The two examples P1 and P2 from [14] correspond to strongly monotone function F with

$$\begin{aligned} F_i(x)=-x_{i+1}+2x_i-x_{i-1}+\frac{1}{3}x_i^3-b_i, \ i=1,\dots ,n \ (x_0=x_{n+1}=0) \end{aligned}$$

and \(b_i=(-1)^i\) for the example P1, \(b_i=\frac{(-1)^i}{\sqrt{i}}\) for the example P2. In both cases, a DC decomposition of \(F_i\) is given by

$$\begin{aligned} g_i(x)=-x_{i+1}+2x_i-x_{i-1}+\frac{1}{3}\max (x_i,0)^3-b_i \text{ and } h_i(x)=\frac{1}{3}\max (-x_i,0)^3. \end{aligned}$$

We choose the origin as an initial point, we take \(\tau _0=\tau _1=1/(r+1), r=0.1\) and the precision \(\epsilon =10^{-5}\). Results are given in Table 5 for \(n \in \{500,1000,2000\}\), where we reported the complementarity (\(x^TF(x)\)), the feasibility at the solution and the time in seconds.
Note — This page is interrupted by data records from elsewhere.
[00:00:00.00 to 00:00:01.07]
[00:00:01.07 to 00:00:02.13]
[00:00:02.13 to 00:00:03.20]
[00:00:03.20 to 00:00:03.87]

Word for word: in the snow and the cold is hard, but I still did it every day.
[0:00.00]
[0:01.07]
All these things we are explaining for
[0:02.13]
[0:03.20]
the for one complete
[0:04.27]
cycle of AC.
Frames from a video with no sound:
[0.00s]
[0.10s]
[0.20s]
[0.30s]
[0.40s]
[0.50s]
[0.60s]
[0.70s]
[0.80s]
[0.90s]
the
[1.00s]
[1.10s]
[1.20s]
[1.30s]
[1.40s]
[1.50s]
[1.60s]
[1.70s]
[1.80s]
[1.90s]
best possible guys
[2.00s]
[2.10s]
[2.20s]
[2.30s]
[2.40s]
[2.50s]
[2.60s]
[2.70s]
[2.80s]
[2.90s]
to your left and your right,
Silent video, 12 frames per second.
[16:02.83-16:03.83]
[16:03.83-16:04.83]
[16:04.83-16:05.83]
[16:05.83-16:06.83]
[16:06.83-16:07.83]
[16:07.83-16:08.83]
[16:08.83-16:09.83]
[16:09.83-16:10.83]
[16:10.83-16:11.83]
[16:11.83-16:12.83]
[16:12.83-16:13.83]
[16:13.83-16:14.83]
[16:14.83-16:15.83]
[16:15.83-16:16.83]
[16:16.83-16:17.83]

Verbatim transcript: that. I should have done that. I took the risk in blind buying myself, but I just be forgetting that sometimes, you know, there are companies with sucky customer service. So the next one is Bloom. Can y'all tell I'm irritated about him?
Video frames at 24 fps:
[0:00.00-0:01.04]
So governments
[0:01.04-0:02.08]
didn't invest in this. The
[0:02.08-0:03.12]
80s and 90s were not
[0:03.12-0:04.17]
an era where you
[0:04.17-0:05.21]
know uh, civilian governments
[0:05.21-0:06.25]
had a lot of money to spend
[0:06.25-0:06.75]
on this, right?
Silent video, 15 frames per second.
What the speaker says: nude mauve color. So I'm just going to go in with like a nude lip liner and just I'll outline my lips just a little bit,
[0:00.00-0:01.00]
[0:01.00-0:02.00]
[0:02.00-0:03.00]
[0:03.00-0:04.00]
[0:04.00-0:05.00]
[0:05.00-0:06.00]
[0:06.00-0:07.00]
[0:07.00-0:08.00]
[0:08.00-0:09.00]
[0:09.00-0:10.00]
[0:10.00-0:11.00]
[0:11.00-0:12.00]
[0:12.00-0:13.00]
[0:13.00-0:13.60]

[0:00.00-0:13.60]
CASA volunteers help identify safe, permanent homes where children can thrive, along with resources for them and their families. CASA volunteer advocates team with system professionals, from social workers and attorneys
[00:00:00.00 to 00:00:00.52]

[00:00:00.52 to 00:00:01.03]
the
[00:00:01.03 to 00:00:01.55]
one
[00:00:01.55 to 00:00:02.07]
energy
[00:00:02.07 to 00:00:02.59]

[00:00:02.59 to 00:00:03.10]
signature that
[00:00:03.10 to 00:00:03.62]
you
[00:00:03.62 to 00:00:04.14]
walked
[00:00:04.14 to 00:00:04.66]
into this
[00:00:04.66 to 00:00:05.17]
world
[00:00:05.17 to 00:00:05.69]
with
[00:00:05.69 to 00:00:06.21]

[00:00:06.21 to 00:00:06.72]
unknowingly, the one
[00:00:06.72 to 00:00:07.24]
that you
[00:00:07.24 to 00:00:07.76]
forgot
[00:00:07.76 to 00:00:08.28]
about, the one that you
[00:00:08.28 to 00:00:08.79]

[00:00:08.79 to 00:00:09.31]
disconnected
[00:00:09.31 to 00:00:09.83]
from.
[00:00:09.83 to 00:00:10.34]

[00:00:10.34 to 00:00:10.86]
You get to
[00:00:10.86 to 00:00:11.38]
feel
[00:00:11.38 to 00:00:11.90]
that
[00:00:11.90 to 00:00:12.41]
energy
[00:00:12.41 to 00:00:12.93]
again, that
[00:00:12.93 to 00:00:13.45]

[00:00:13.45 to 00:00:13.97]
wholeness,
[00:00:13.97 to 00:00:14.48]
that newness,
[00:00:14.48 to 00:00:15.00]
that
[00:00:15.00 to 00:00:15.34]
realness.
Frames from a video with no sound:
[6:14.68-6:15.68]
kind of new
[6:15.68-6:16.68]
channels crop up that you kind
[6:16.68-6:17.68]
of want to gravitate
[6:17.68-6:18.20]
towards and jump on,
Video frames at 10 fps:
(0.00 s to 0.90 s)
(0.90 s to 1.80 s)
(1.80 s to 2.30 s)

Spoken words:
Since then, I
Table 5 Sub-additive DC penalization approach to solve the general NCP for Problem P1

In every tests our approach solves the problem up to \(\epsilon \), which confirms our approach. As expected the time required to run the algorithm increases with respect to the size.

7 Conclusion

In this paper, we proposed a formulation based on sub-additive merit functions for solving non-linear complementarity problems. We have proved that the reformulated problem is DC program, whenever F is a concave or a DC decomposition of F is known. Thus, we can use the local algorithm DCA to solve the problem.

We also proved that in order to solve the monotone concave NCP, it is sufficient to computing a stationary point of the problem. Besides, when F is a P function and without any additional assumption except that a DC decomposition is known, we propose a penalization formulation, whose local minima are solutions of the NCP.

Numerical experiments on several LCPs and a comparison with other DC approaches prove the validity of our method. We have presented an application of absolute value equation and shows that our method proposed is promising. Finally, we also gave numerical results for some examples when F is non-linear, including large-scale problems, to confirm our penalization approach.